Nem os conselhos escapam aos cortes

E foi assim que de “estudem; porque um canudo é um passaporte para ter emprego” ficámos com “estudem; porque um canudo é um passaporte”

Foto
Tiago Leal

Lembro-me, quando era miúdo, de os meus pais me aconselharem a estudar, independentemente daquilo que eu quisesse ser quando fosse “grande”. E tinham bons argumentos para aquele conselho: “Olha que um canudo é um passaporte para ter um emprego, independência e dinheiro no bolso.”

Quando terminei o ensino secundário, também a dedicada directora de turma que tive quis dar um conselho à malta: “Vocês estudem, porque um canudo é um passaporte para ter um emprego e a vossa independência.” Quando ouvi aquilo, pareceu-me que ela se tinha esquecido de uma parte qualquer da frase, mas como a senhora usava uma cana para apontar para os acetatos que passava no retroprojector, achei melhor não questionar.

Anos mais tarde, já no ensino superior, um dos meus professores anunciou numa aula, com grande pompa e circunstância: “Vocês estão no sítio certo. Estudem, porque um canudo é um passaporte para ter emprego.” Algo começava a cheirar mal. Parecia que, à medida que o tempo ia passando, aquele conselho perdia o brilho. Mas bem, como o homem parecia estar certo do que estava a dizer resolvi seguir o conselho. Por isso e por ele ter o dobro do meu tamanho. Aquele não precisava lá de canas para se fazer entender. E a verdade é que, mesmo não tendo o brilho de outros tempos, era um óptimo conselho. E se ninguém lhe mexesse mais, estava óptimo.
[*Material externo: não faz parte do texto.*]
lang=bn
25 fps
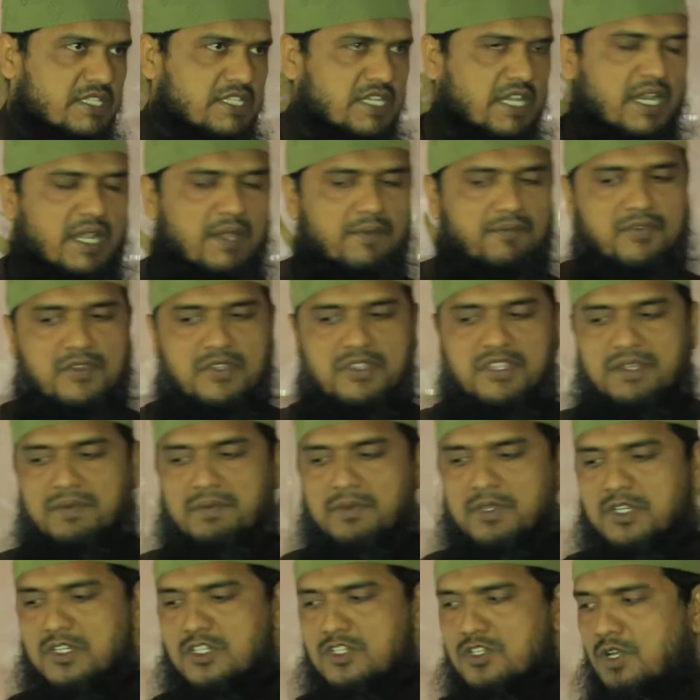যারা
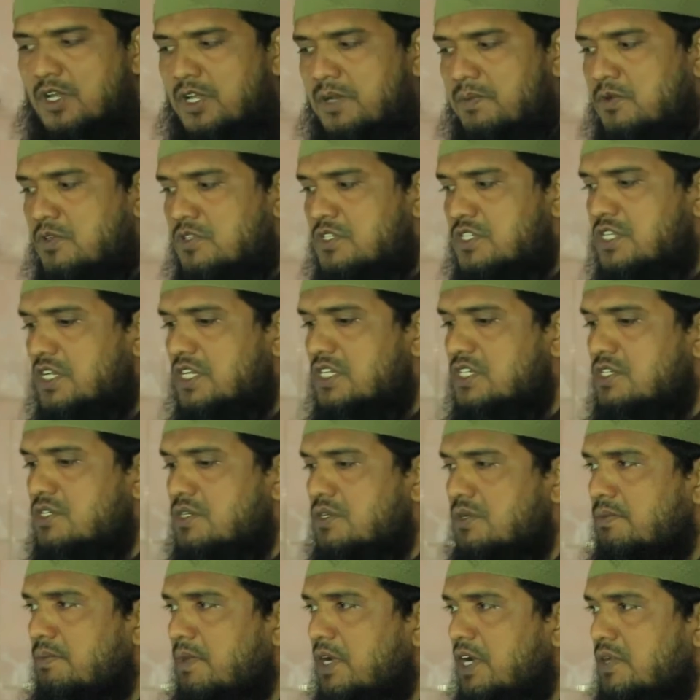পৃথিবীর
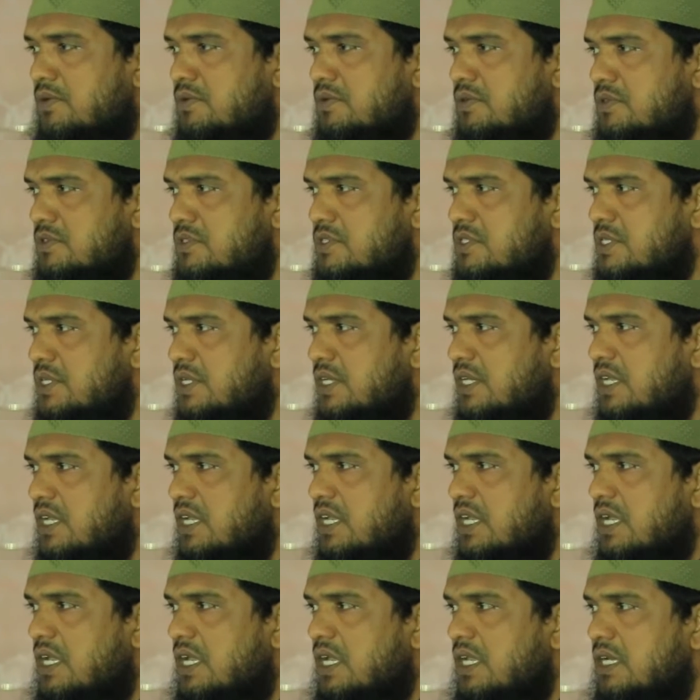সর্বশ্রেষ্ঠ মানুষ
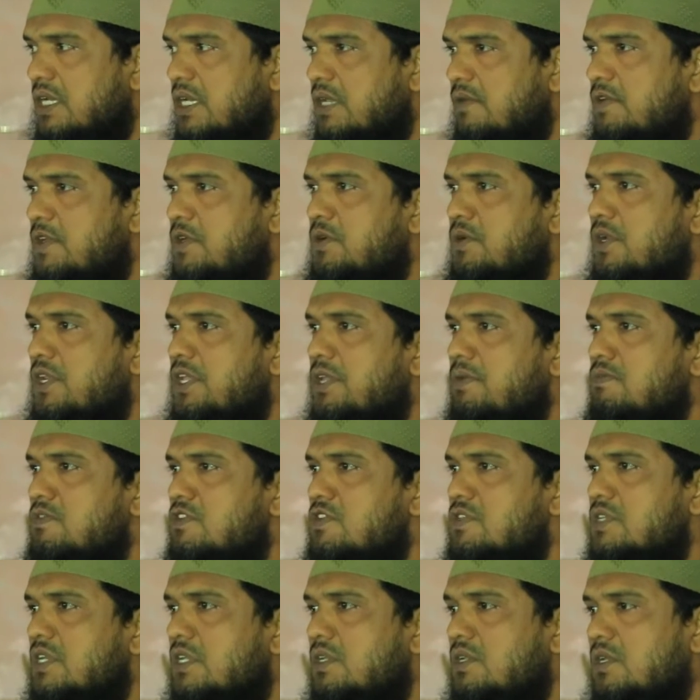নবী করিম
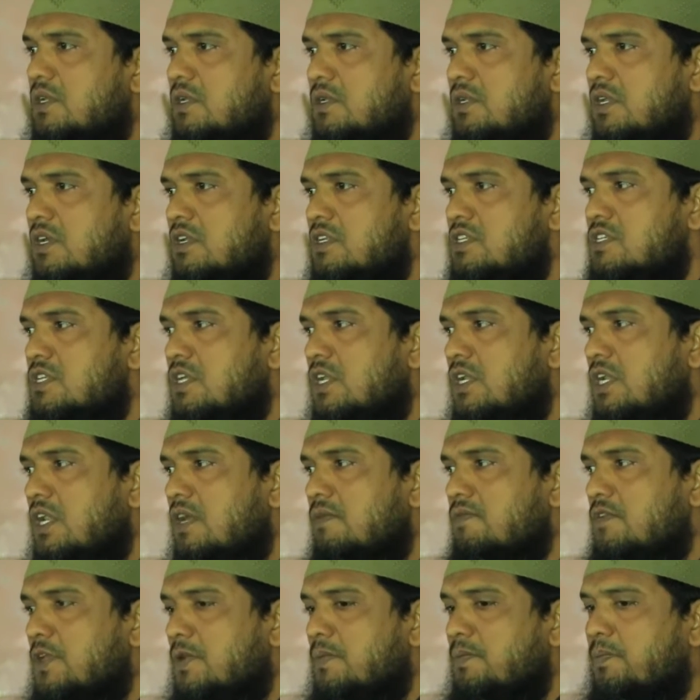সাল্লা
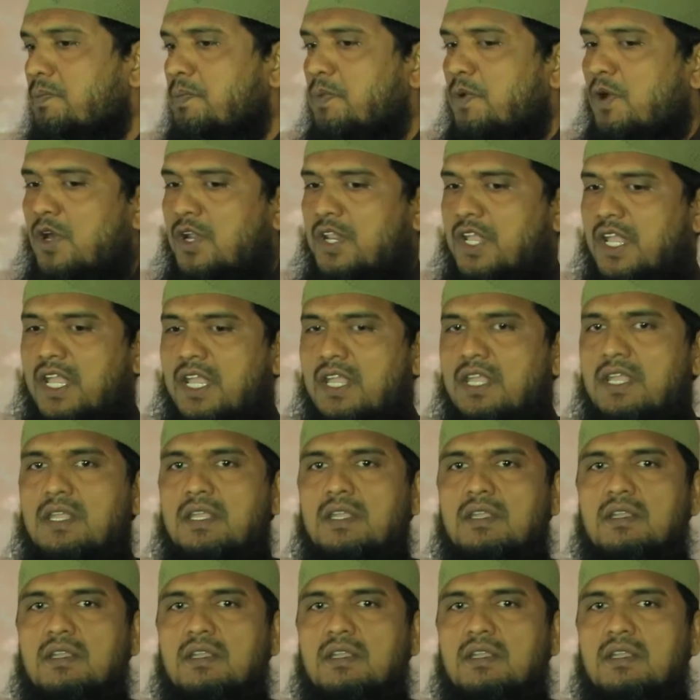সাল্লামের পরেই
Os anos foram passando e muitos jovens, como eu, foram tirando os seus cursos superiores e entrando na vida activa. Continuava-se a acreditar que “… um canudo é um passaporte para ter emprego.” Até que chegou a “crise” e o Governo começou a cortar. Primeiro nos subsídios. Depois nos salários e nas pensões. Nem os apoios sociais e os cuidados de saúde escaparam. Mas foi quando os cortes chegaram às reformas dos políticos que me preparei para o pior.

E assim foi. Em vez de pararem com os cortes ou de cortarem nos provérbios ou nas adivinhas, seguiram em frente e, sem dó nem piedade, cortaram nos conselhos. E, mesmo assim, podiam perfeitamente ter cortado no “coma fruta cinco vezes ao dia”, por exemplo. E ficava só “coma fruta cinco vezes.” A pessoa ficava a saber que tinha que comer fruta e sem a obrigação e a despesa de ter que o fazer cinvo vezes por dia. A mim dava-me imenso jeito.

Mas não foi nada disso que fizeram. Sem qualquer dó, cortaram no conselho que norteou a vida de tantos filhos e pais neste país. E foi assim que de “estudem; porque um canudo é um passaporte para ter emprego” ficámos com “estudem; porque um canudo é um passaporte.”

E agora que o mal está feito, o Governo podia ser coerente com aquilo que fez e ir até ao fim na sua política. Já que mexeu no conselho, devia mexer também nas Universidades e nos Centros de Emprego. As Universidades deveriam ser obrigadas a disponibilizar quais os destinos a que cada passaporte, perdão, cada canudo dá direito. Sim, porque senão há o risco de quem ouvir “estuda, porque um canudo é um passaporte” pensar que pode ir viajar para onde lhe apetece. Assim, teríamos “Enfermagem – Reino Unido” ou “Engenharia Mecânica – Alemanha”.

Mas se o objectivo do Governo é mesmo poupar dinheiro, o mais prático seria fundir os Centros de Emprego com a TAP. Assim, uma pessoa mal acabasse o curso, pegava no certificado e ia directamente para o aeroporto. No check in, a empregada passava o certificado no detector e informava o passageiro do seu destino.

Parece que já estou a ver o estilo: “Engenharia Civil? Ainda dizem que está mal! Tem Angola, Moçambique, Médio Oriente, Peru, Chile e até 2014 estamos com uma promoção para o Brasil! Está interessado? Chegue-se aqui para o lado enquanto pensa. Próóóóóóóóximo!”